---------- Excerpted data

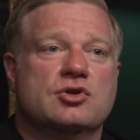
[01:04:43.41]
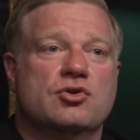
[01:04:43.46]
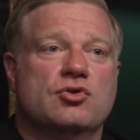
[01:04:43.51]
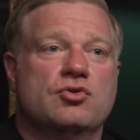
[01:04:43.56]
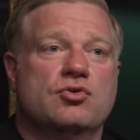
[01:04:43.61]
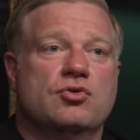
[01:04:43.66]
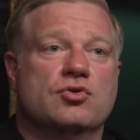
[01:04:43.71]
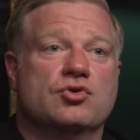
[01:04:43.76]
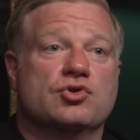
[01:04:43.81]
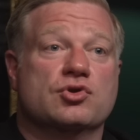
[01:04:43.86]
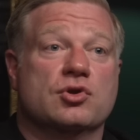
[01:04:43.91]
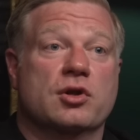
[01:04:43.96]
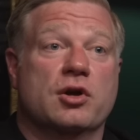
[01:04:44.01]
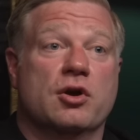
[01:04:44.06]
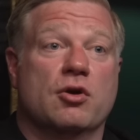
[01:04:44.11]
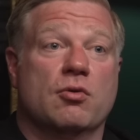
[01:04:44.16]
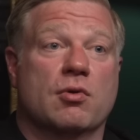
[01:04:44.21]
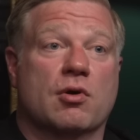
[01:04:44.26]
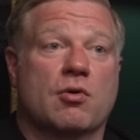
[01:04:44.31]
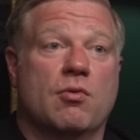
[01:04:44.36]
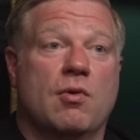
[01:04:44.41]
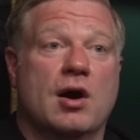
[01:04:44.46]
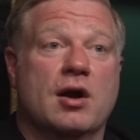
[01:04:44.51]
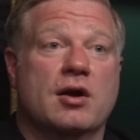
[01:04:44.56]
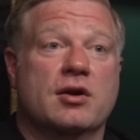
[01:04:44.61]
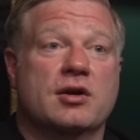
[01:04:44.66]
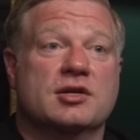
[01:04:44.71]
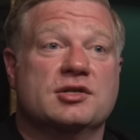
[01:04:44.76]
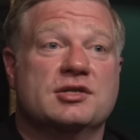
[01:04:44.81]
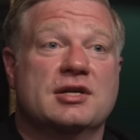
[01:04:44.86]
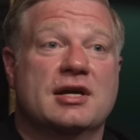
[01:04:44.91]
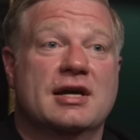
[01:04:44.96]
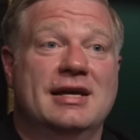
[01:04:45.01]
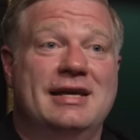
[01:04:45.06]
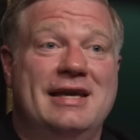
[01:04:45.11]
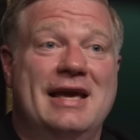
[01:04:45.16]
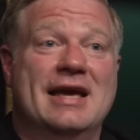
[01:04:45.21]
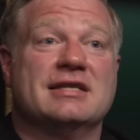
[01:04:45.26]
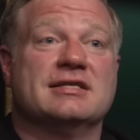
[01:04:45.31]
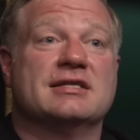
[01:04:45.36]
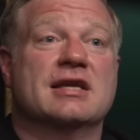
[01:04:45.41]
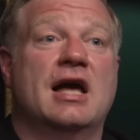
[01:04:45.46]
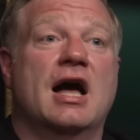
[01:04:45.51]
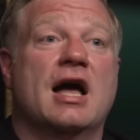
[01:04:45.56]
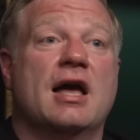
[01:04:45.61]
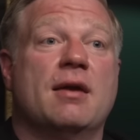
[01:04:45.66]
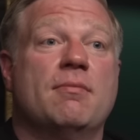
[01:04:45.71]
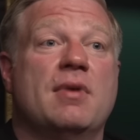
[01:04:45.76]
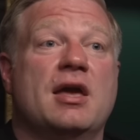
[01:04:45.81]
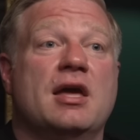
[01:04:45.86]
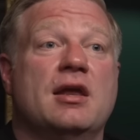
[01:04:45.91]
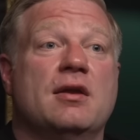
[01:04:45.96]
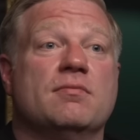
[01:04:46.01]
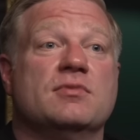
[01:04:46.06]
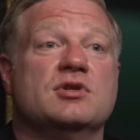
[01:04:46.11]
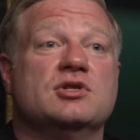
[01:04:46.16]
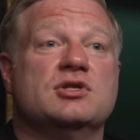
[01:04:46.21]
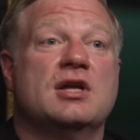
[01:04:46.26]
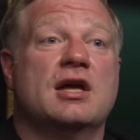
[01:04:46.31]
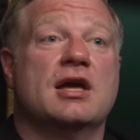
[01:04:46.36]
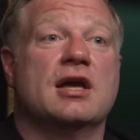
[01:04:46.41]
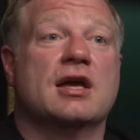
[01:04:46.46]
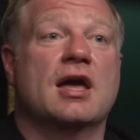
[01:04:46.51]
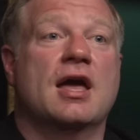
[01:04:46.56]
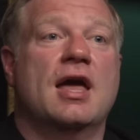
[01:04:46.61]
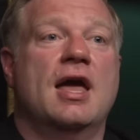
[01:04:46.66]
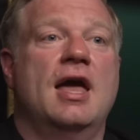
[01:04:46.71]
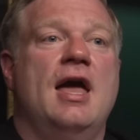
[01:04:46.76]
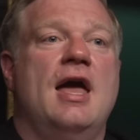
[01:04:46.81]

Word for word: you usually are required to say, Yes, I made a mistake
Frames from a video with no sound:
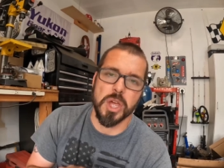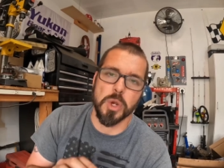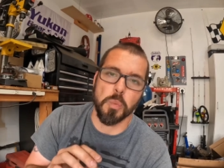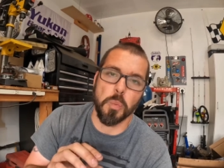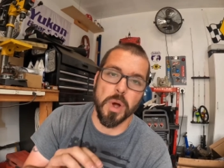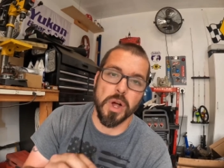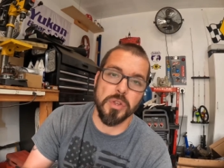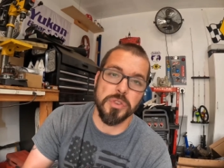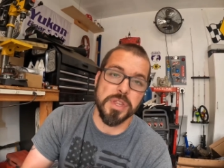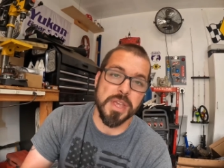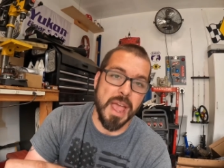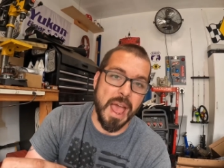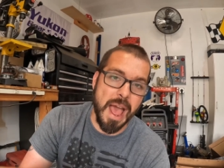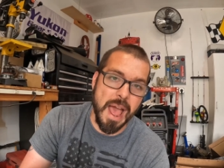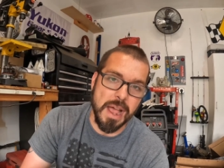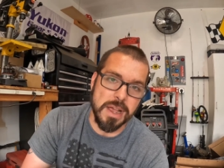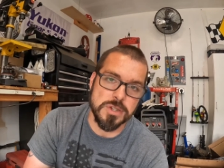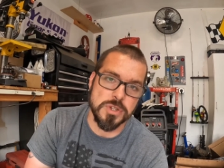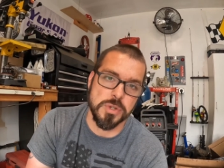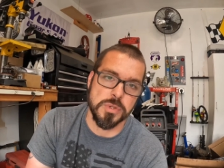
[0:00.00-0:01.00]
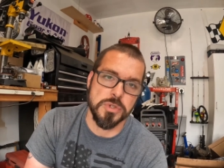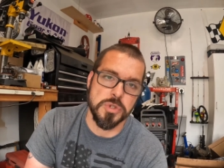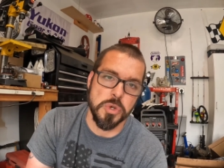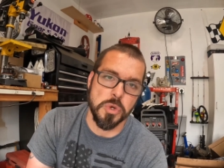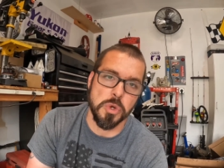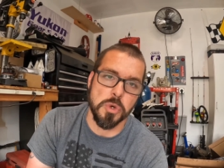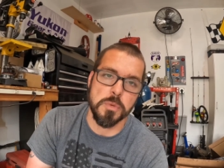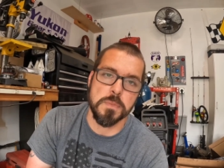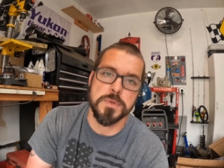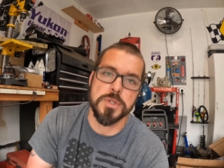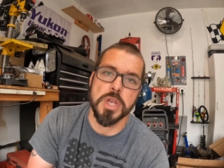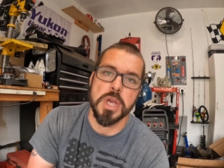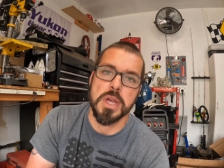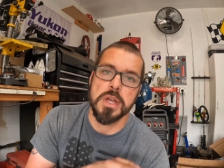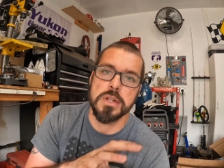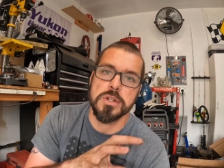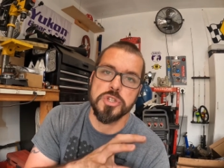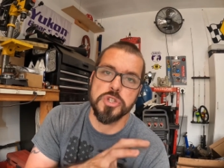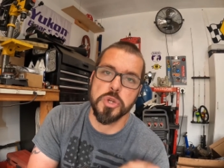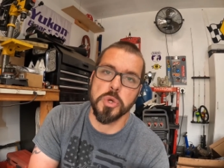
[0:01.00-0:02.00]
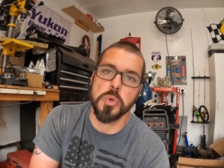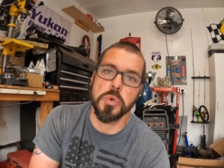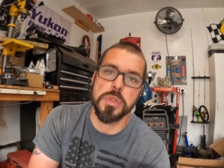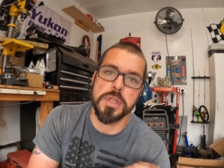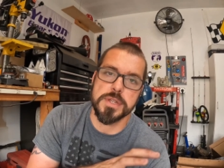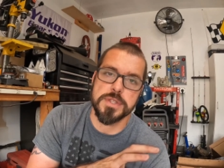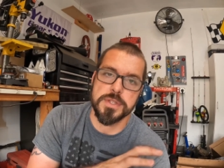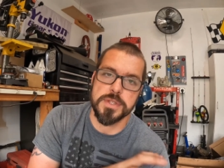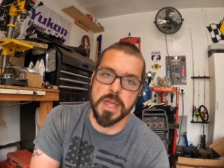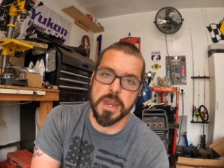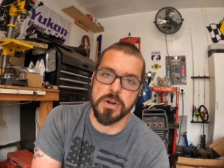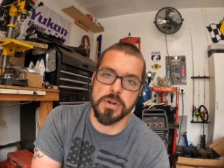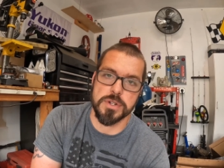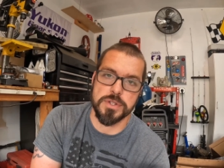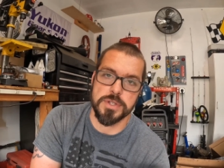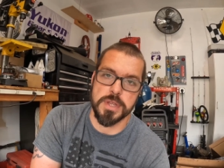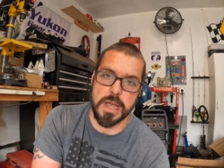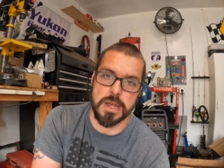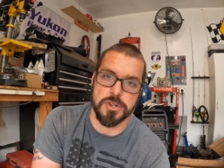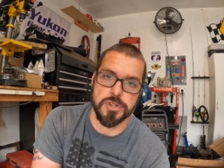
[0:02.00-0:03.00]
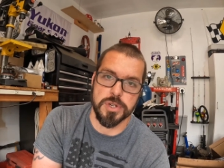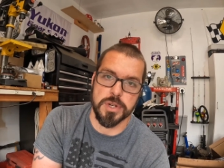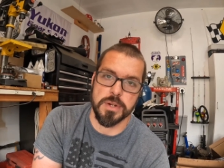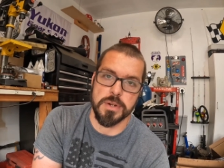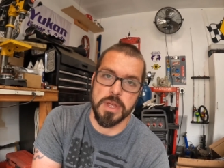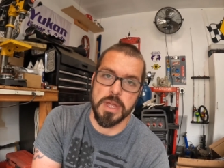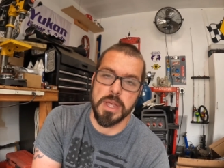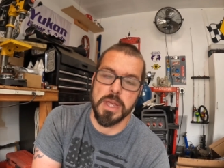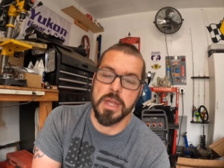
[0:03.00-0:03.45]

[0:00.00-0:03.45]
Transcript: and weld the axle tubes to the center section.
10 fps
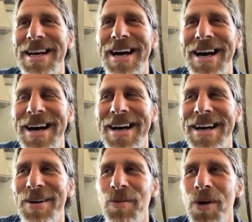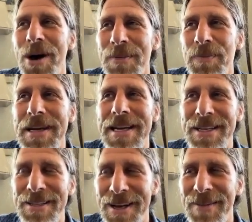one
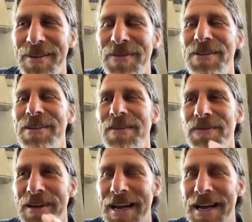piece of a few different,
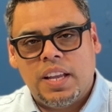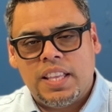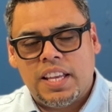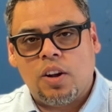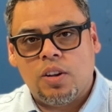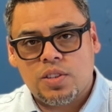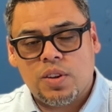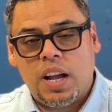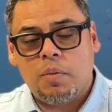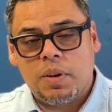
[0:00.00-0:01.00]
and then
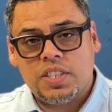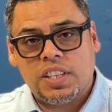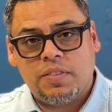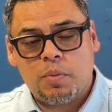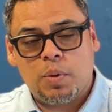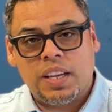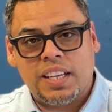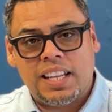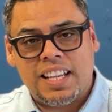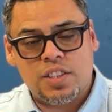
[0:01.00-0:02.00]
also how much leaf they're putting
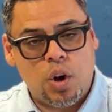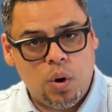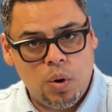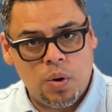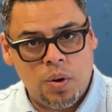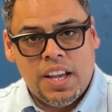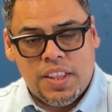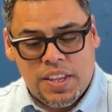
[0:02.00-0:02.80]
in as a whole.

--------------------

Only the lines above from the one containing "[01:04:45.31]" through the one containing "[01:04:46.11]" should be returned, verbatim and inclusive, with pictures excluded.

[01:04:45.31]
[01:04:45.36]
[01:04:45.41]
[01:04:45.46]
[01:04:45.51]
[01:04:45.56]
[01:04:45.61]
[01:04:45.66]
[01:04:45.71]
[01:04:45.76]
[01:04:45.81]
[01:04:45.86]
[01:04:45.91]
[01:04:45.96]
[01:04:46.01]
[01:04:46.06]
[01:04:46.11]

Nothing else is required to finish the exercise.